►

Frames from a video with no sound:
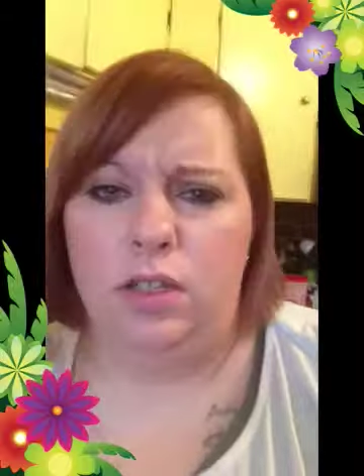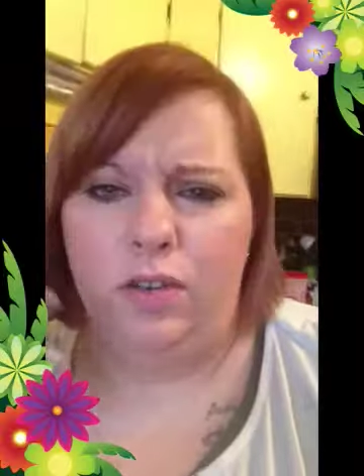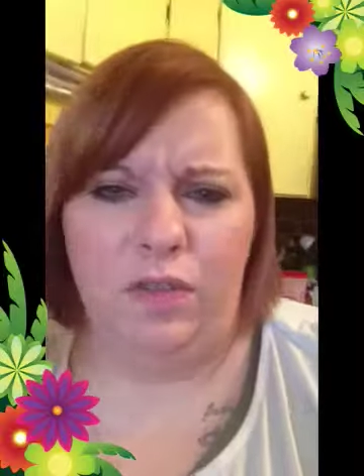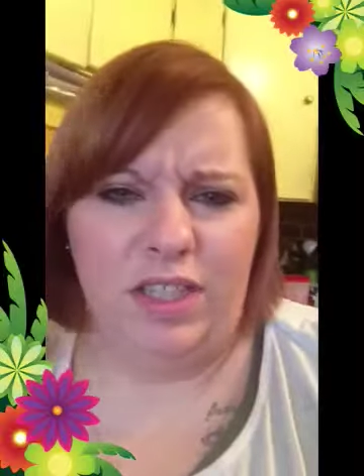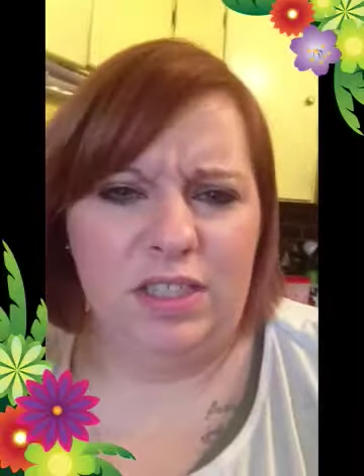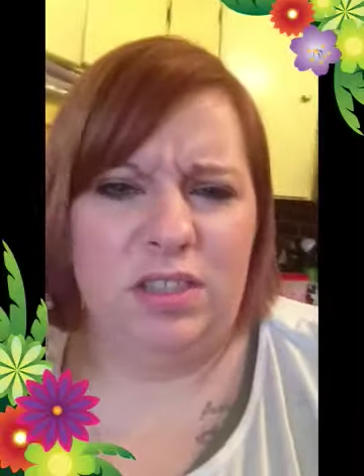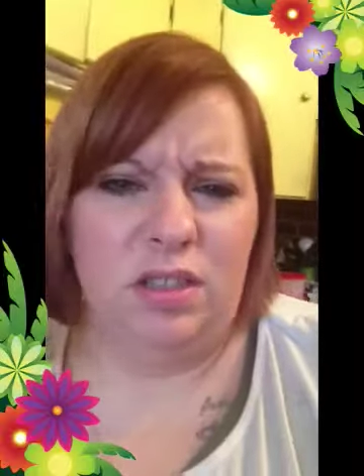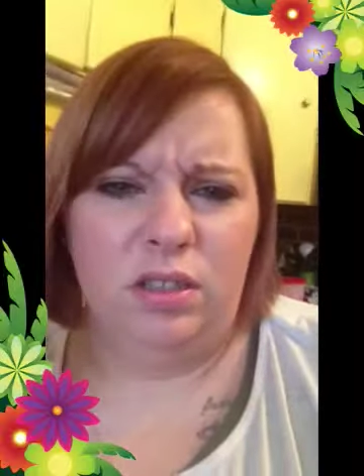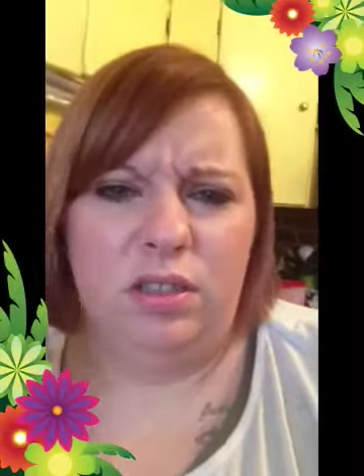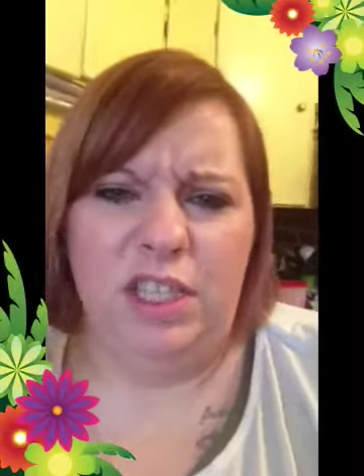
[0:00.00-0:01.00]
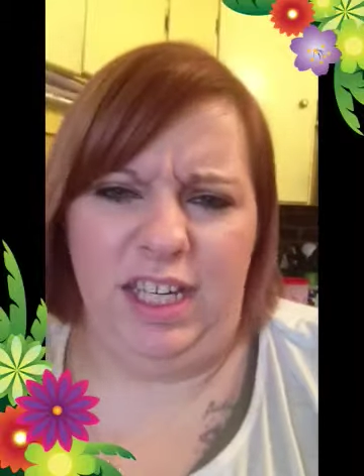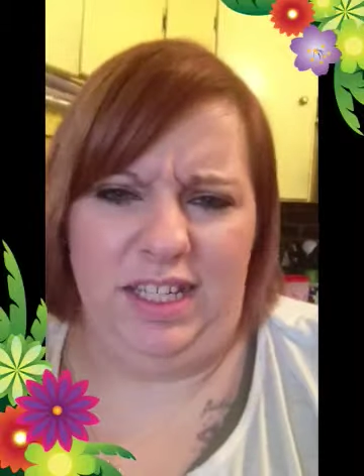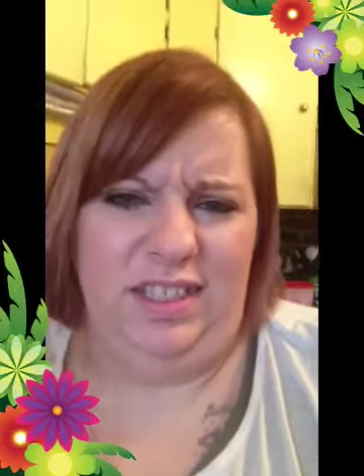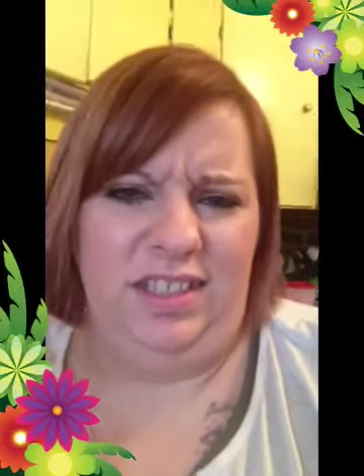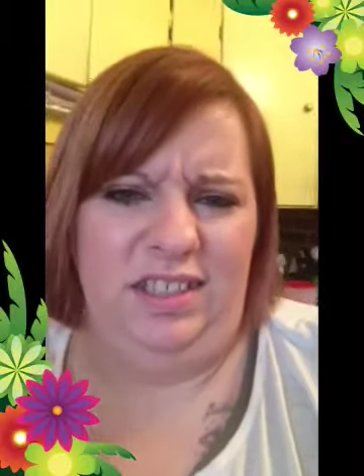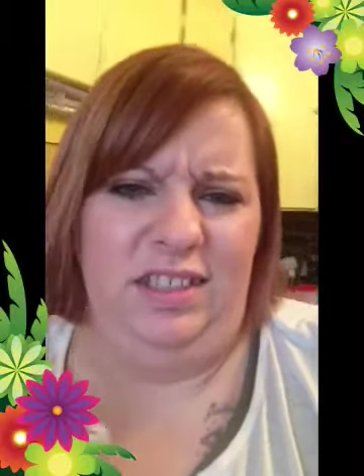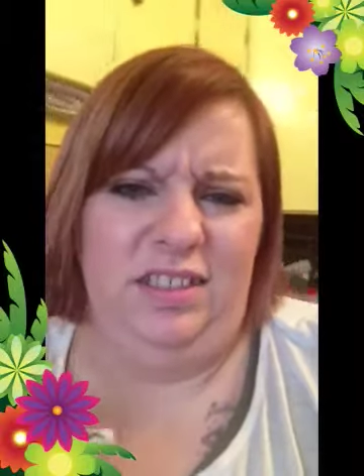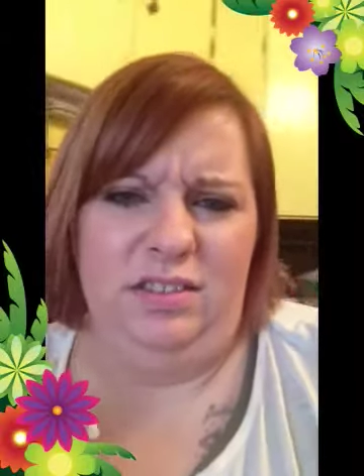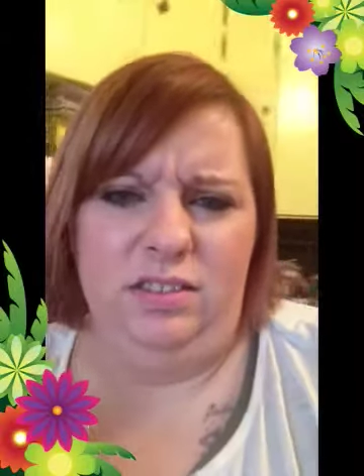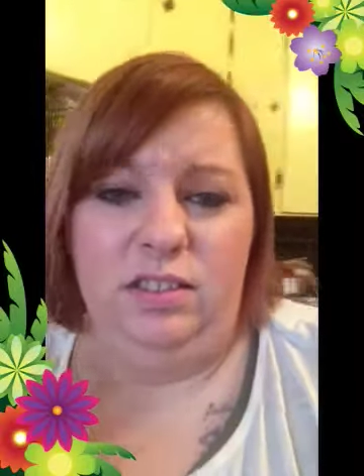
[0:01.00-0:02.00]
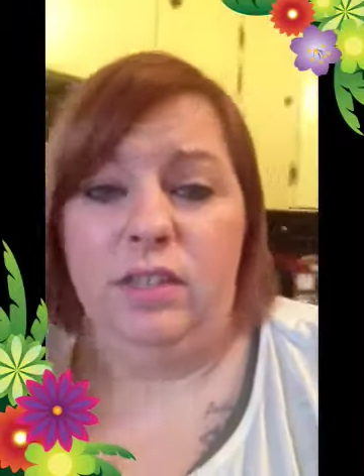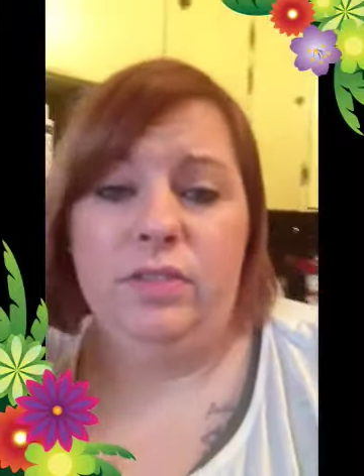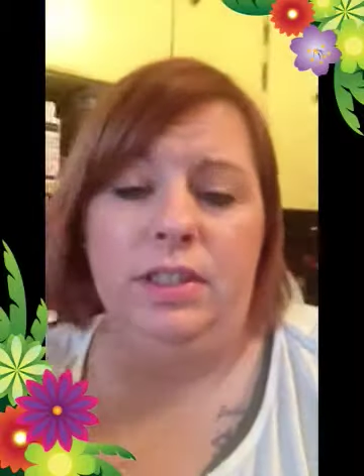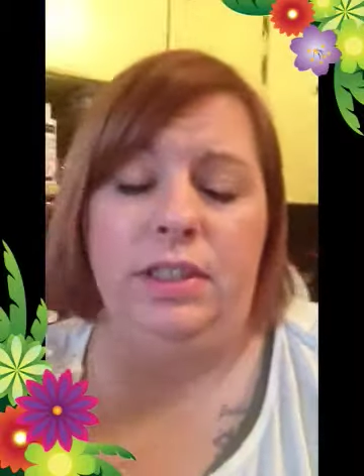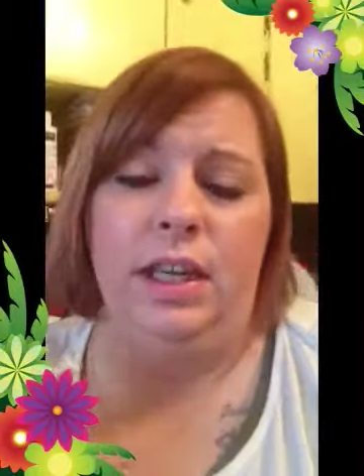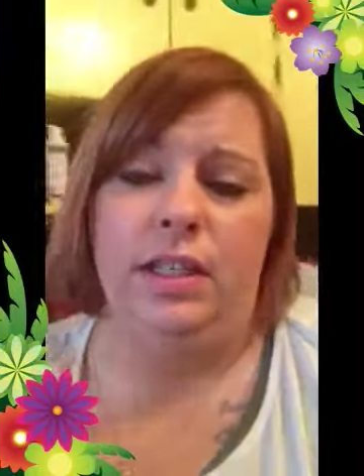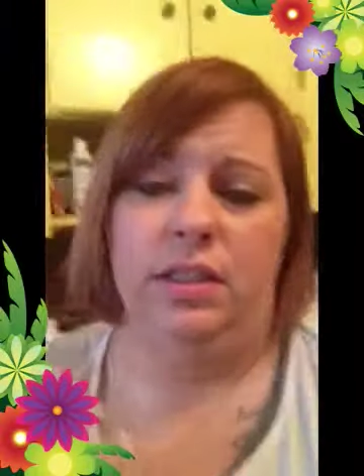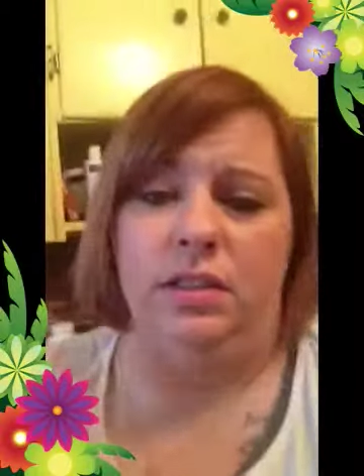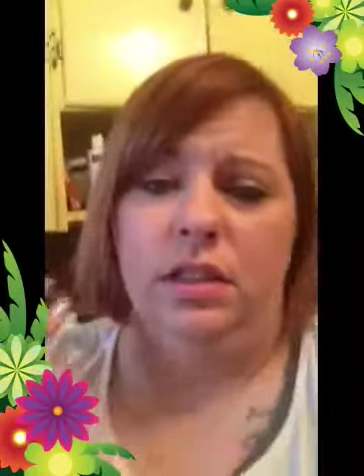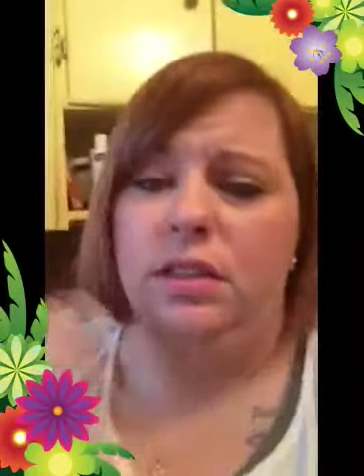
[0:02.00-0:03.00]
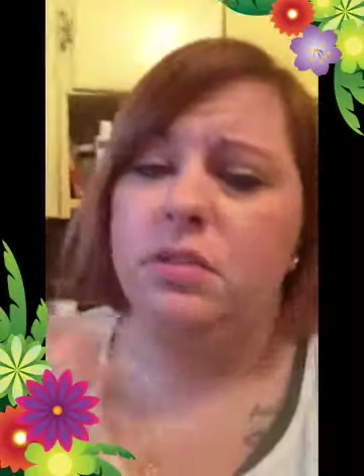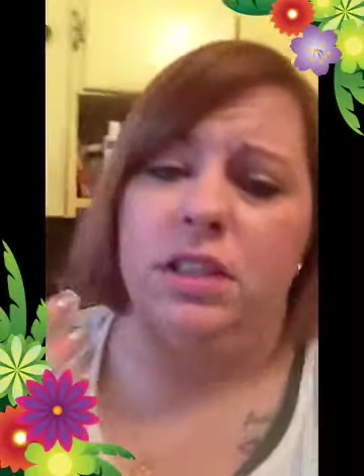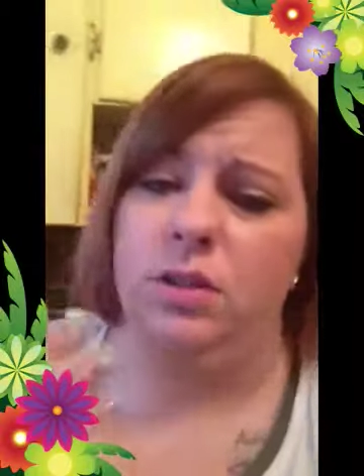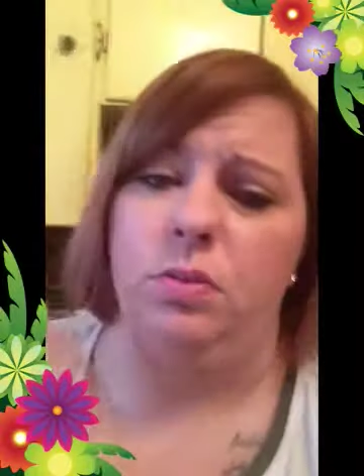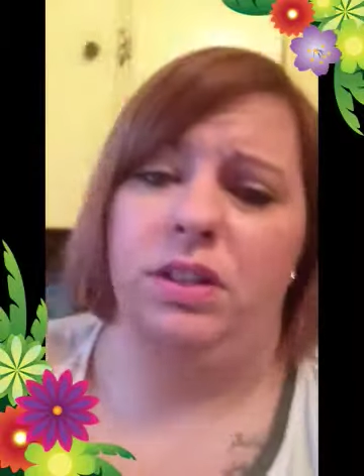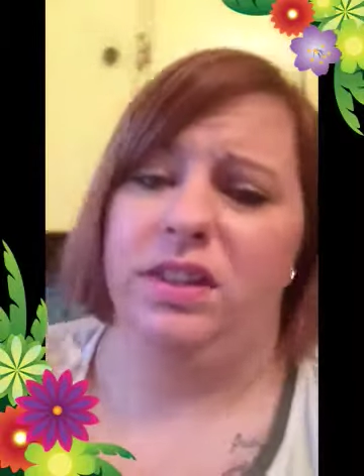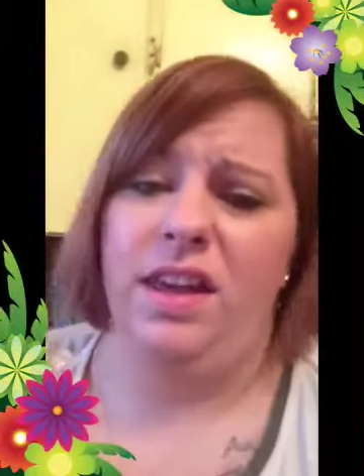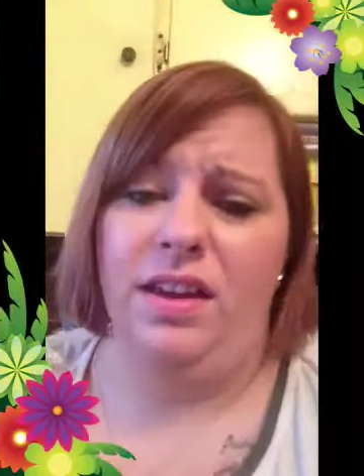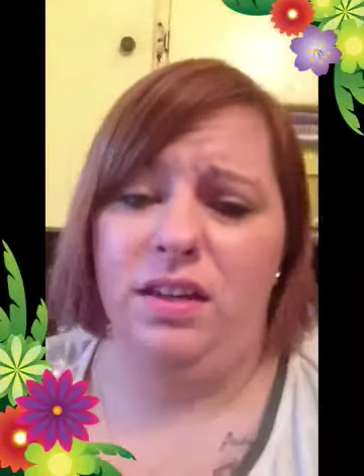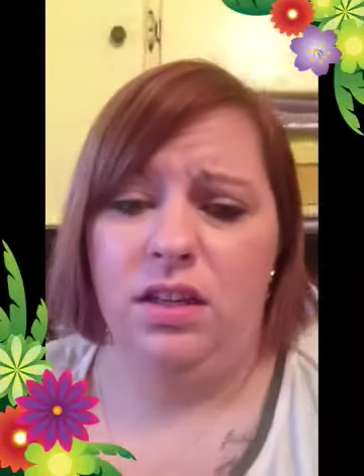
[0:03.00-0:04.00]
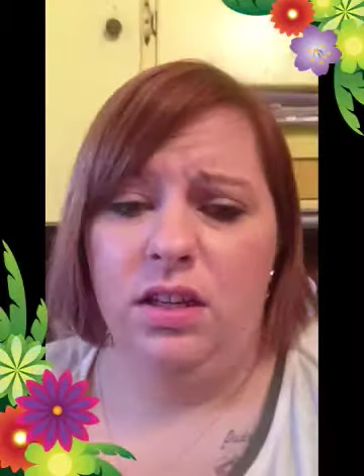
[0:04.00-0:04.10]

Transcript: your face is going to look cakey and stuff like that, and yeah, I don't think you want that.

◄

Exercise goal: With the images left out, set down each record exactly as it appears.

Response:
Frames from a video with no sound:
[0:00.00-0:01.00]
[0:01.00-0:02.00]
[0:02.00-0:03.00]
[0:03.00-0:04.00]
[0:04.00-0:04.10]

Transcript: your face is going to look cakey and stuff like that, and yeah, I don't think you want that.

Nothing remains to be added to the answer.